President Joe Biden formally announced the forgiveness of up to $10,000 for each student’s debt. | POTUS/Twitter
President Joe Biden formally announced the forgiveness of up to $10,000 for each student’s debt. | POTUS/Twitter
John Della Volpe, director of polling at Harvard Kennedy School Institute of Politics, is championing President Joe Biden’s student loan forgiveness plan as one that could pay dividends for the administration.
Volpe, who worked as a consultant on Biden’s election campaign, recently said that the move “adds an additional tailwind to an already improving position with young people,” WEAU.com reported.
Biden made his decision official earlier this month, formally announcing the forgiveness of up to $10,000 for each student’s debt, prompting supporters of the president to point to how it fulfills a campaign promise he made while still a candidate for office. The payment freeze has also been extended to Aug. 31.
Since the president’s actions, the floodgate of criticisms has swung open far and wide, including from some Democrats, who argue he pledged to go even further while still on the campaign trail.
At the same time, Republicans are blasting the move as being patently unfair to other taxpayers who now find themselves saddled with paying off the debts of others.
Still, with more than 43 million Americans now saddled with some level of federal student debt and the president’s approval ratings sharply in reverse, Volpe is selling the move as being about "trust in politics, in government, in our system,” and “it’s also about trust in the individual, which in this case is President Biden.”

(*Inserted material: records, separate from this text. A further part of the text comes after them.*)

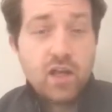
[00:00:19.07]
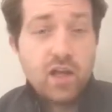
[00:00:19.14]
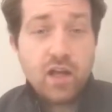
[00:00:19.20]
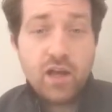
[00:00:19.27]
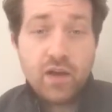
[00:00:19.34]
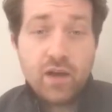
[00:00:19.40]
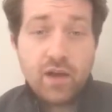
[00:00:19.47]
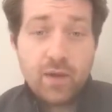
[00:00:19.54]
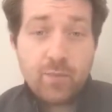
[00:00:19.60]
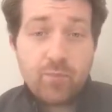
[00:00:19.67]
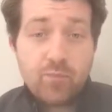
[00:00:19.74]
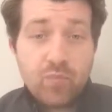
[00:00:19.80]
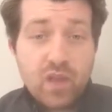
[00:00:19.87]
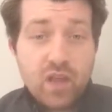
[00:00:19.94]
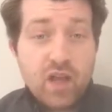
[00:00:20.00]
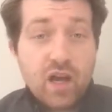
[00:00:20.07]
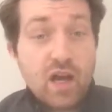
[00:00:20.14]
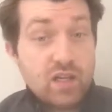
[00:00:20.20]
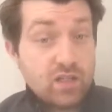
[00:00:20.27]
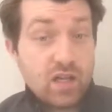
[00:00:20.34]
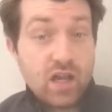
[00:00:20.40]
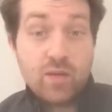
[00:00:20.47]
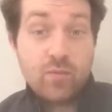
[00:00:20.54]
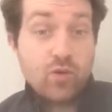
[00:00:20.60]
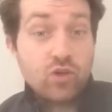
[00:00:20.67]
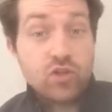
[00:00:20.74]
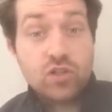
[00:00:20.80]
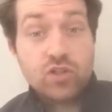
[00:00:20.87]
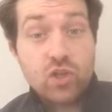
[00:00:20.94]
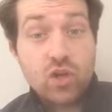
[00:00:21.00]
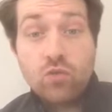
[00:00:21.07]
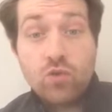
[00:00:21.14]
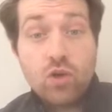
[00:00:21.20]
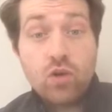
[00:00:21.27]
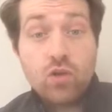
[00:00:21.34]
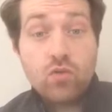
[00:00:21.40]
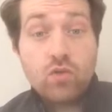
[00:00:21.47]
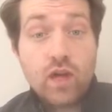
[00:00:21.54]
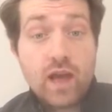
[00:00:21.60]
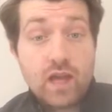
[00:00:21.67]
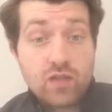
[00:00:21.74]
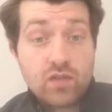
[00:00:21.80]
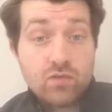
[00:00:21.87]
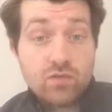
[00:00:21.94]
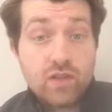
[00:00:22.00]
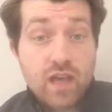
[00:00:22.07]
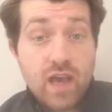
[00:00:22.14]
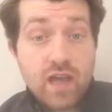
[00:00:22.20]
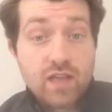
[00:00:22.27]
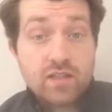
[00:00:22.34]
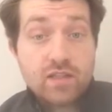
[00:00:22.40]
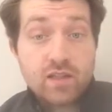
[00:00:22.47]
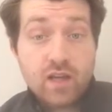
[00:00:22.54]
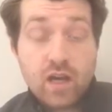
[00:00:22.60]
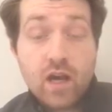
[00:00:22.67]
Um, I personally don't know as of yet.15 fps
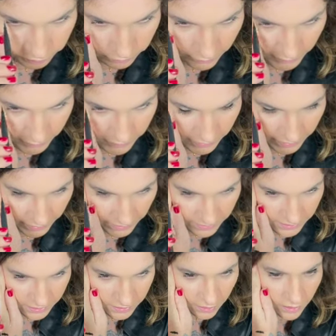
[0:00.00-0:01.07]
So again, I
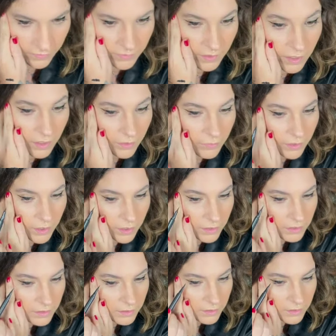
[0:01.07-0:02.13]
start on the lower,
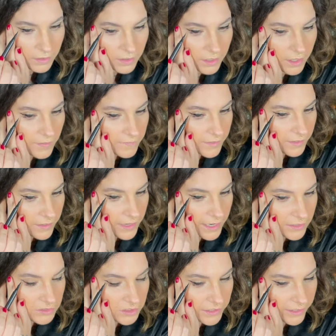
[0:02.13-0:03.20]
and then
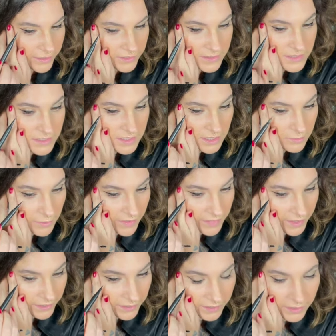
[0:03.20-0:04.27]
naturally I can see where that
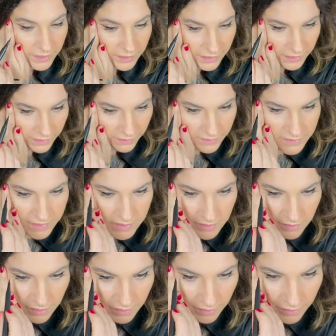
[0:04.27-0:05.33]
kink is,
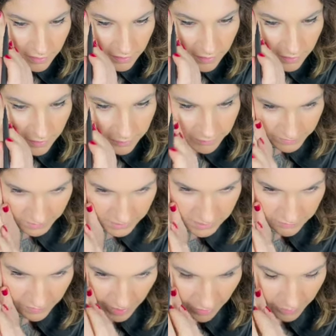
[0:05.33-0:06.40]
because of
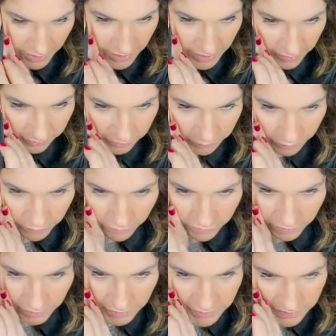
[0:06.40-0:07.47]
how I held the
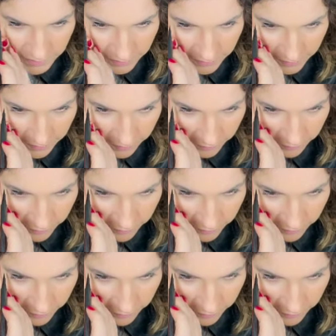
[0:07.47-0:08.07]
product, it kind of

A deeper analysis of Biden’s plan, which the Republican National Committee has labeled a “handout to the rich” by further handcuffing lower-income taxpayers, calls for an income cap limiting the forgiveness to only those earning less than $125,000 a year.
In Wisconsin, Biden’s actions come on the heels of University of Wisconsin System President Jay Rothman's announcement of a tuition assistance program for all UW campuses.
The UW program paves the way for students whose households earn less than $62,000 a year to be eligible for last-dollar funding that could make their entire tuition bill free for all four years of a bachelor's program.